* _TASK ITEM_:
Quote the listing below in full and exactly as written, but omit every picture.

* _DATA RECORDS_:
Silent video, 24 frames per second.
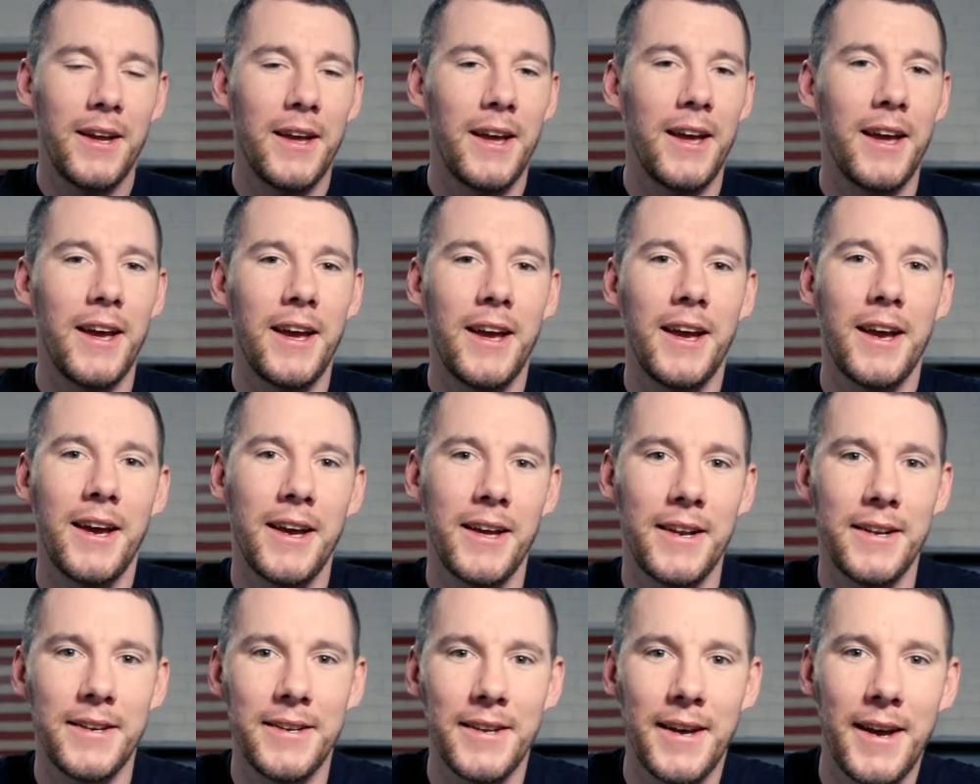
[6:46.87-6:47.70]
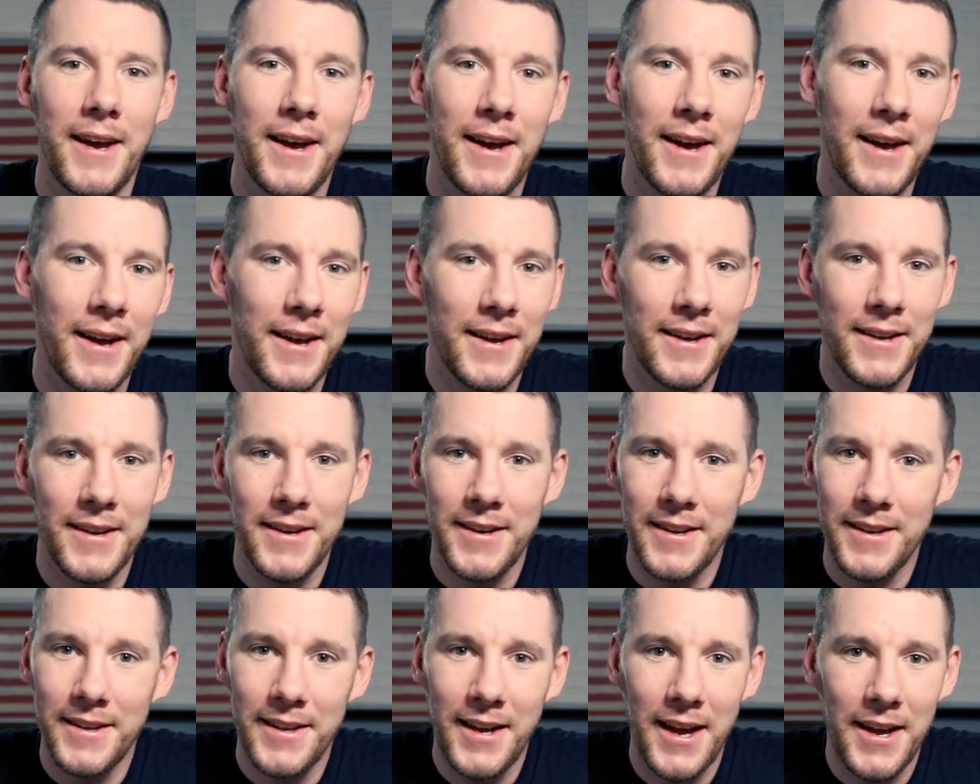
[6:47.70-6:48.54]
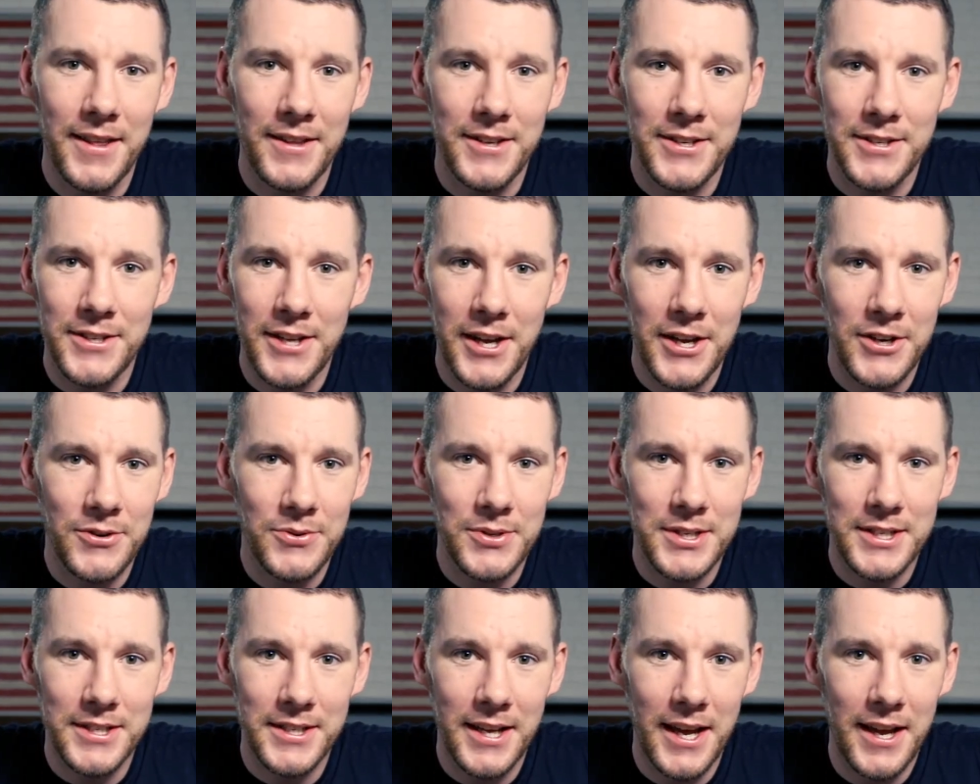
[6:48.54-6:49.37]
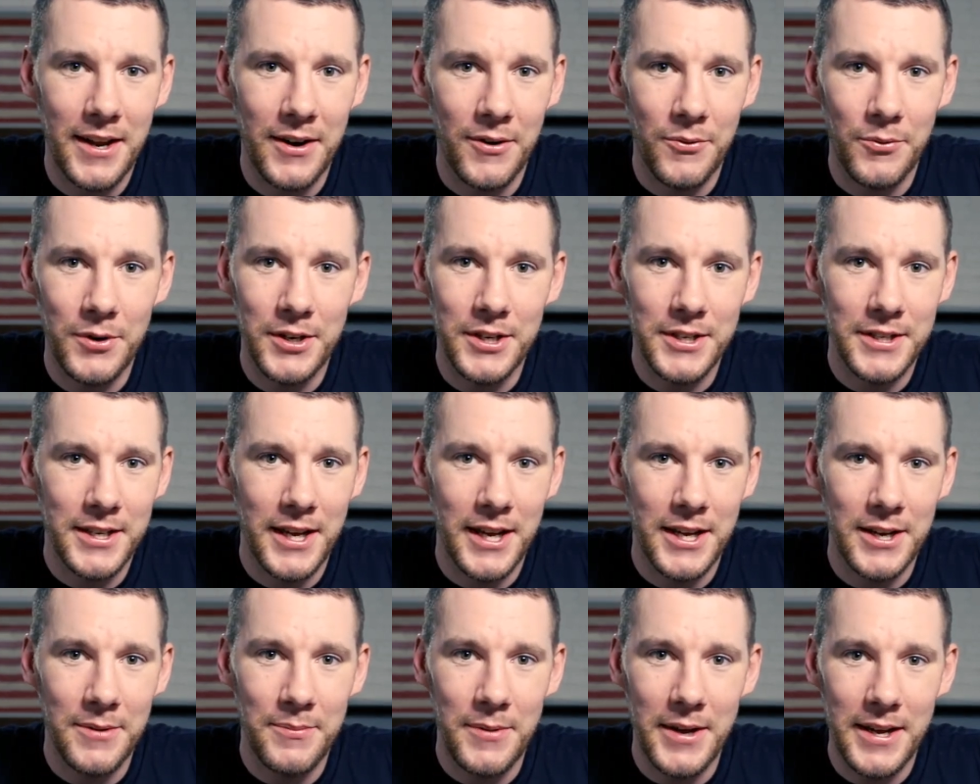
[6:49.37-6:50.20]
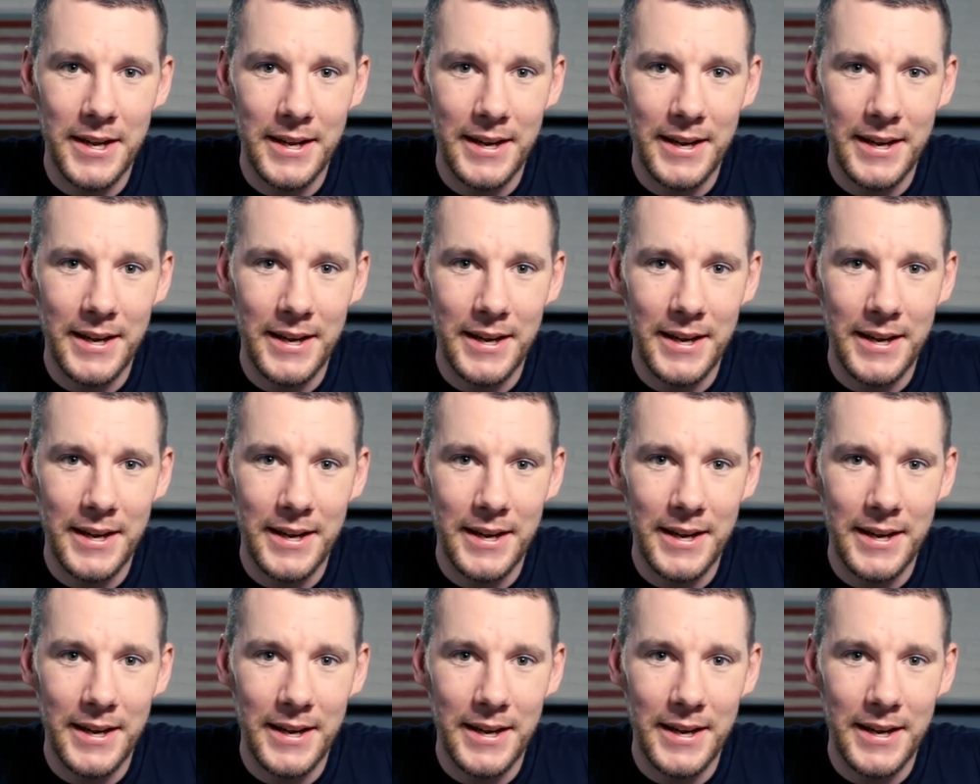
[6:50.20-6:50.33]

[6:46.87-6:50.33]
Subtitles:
and yeah, the stage was set and we just had to make it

* _TASK ANSWER_:
Silent video, 24 frames per second.
[6:46.87-6:47.70]
[6:47.70-6:48.54]
[6:48.54-6:49.37]
[6:49.37-6:50.20]
[6:50.20-6:50.33]

[6:46.87-6:50.33]
Subtitles:
and yeah, the stage was set and we just had to make it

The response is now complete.